DATA LISTING START

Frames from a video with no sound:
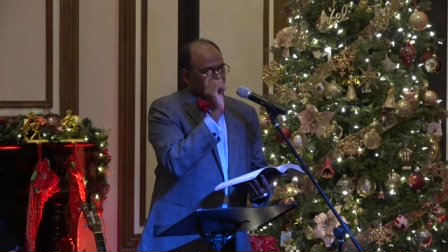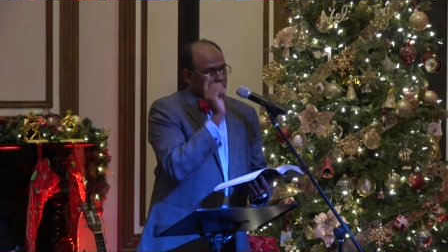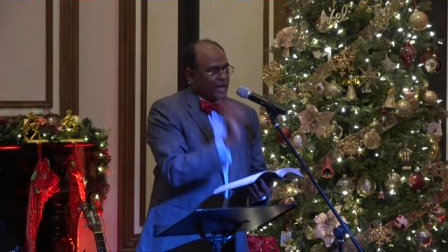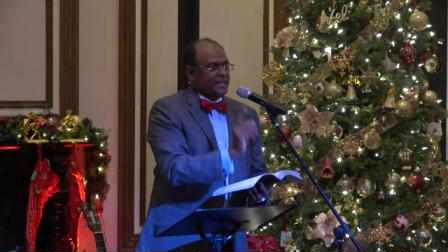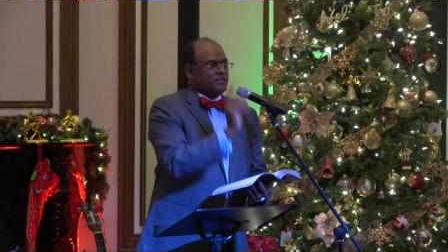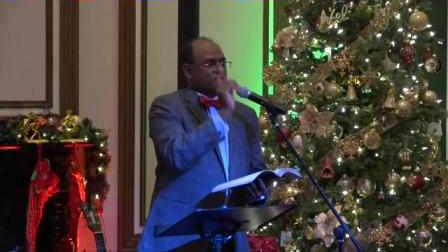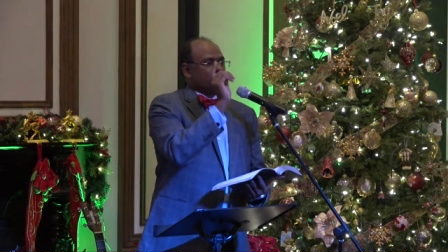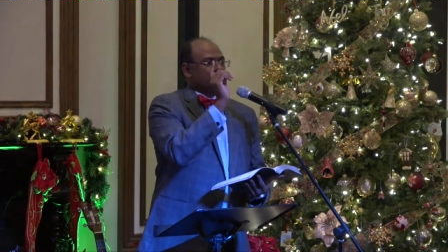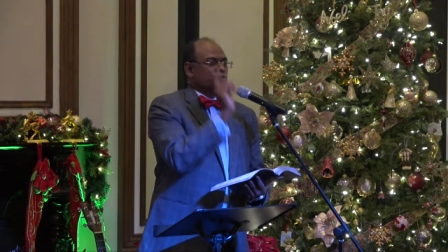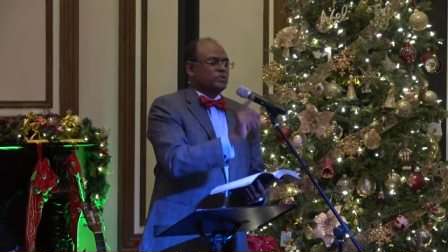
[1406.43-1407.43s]
the right
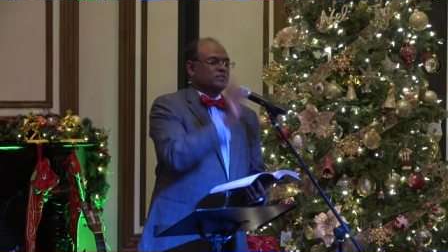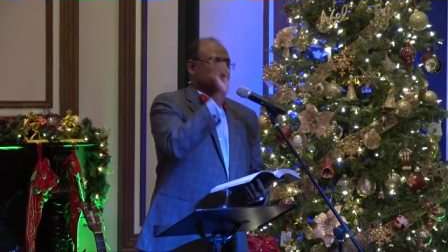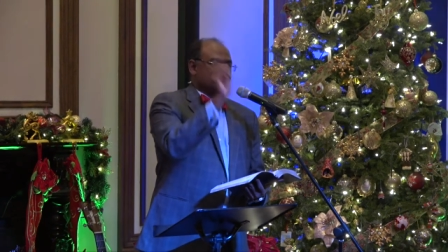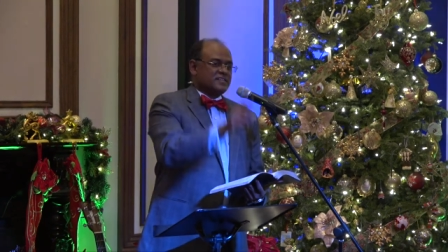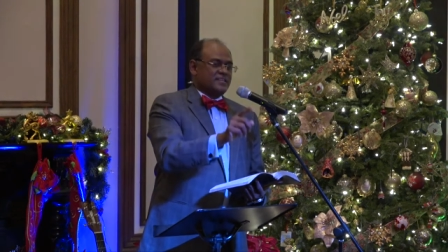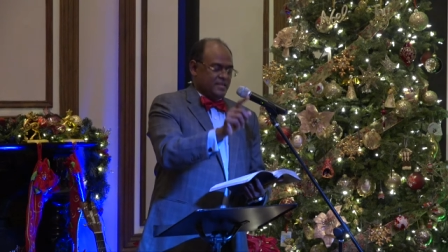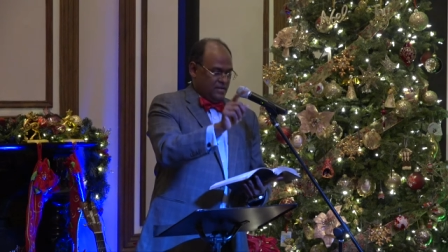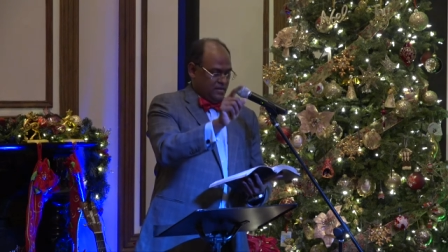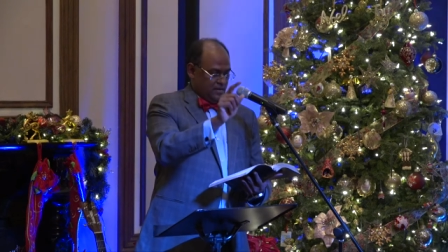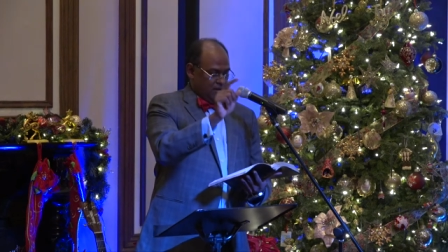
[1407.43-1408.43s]
to the tree
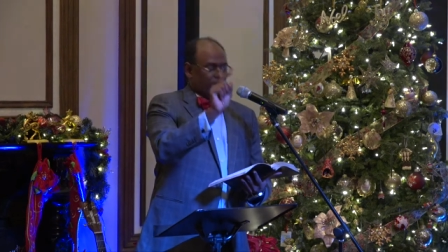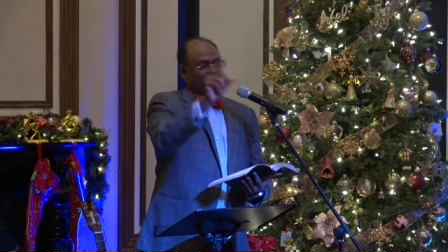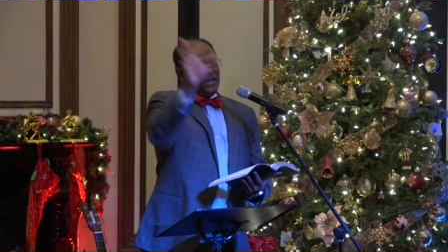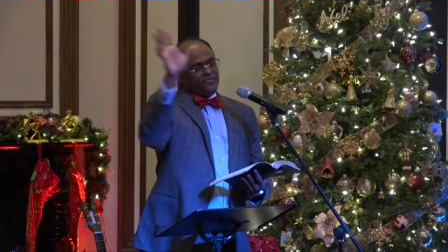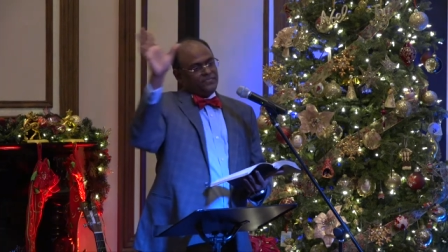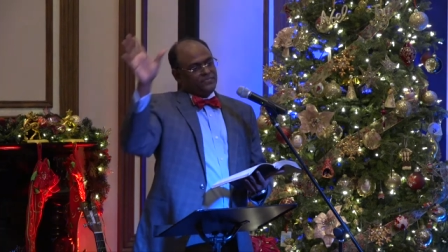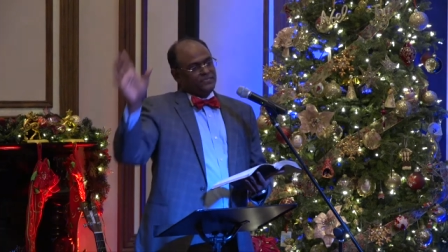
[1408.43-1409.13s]
of life.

DATA LISTING END

Every line above should be transcribed exactly, though no image should be carried over.

Frames from a video with no sound:
[1406.43-1407.43s]
the right
[1407.43-1408.43s]
to the tree
[1408.43-1409.13s]
of life.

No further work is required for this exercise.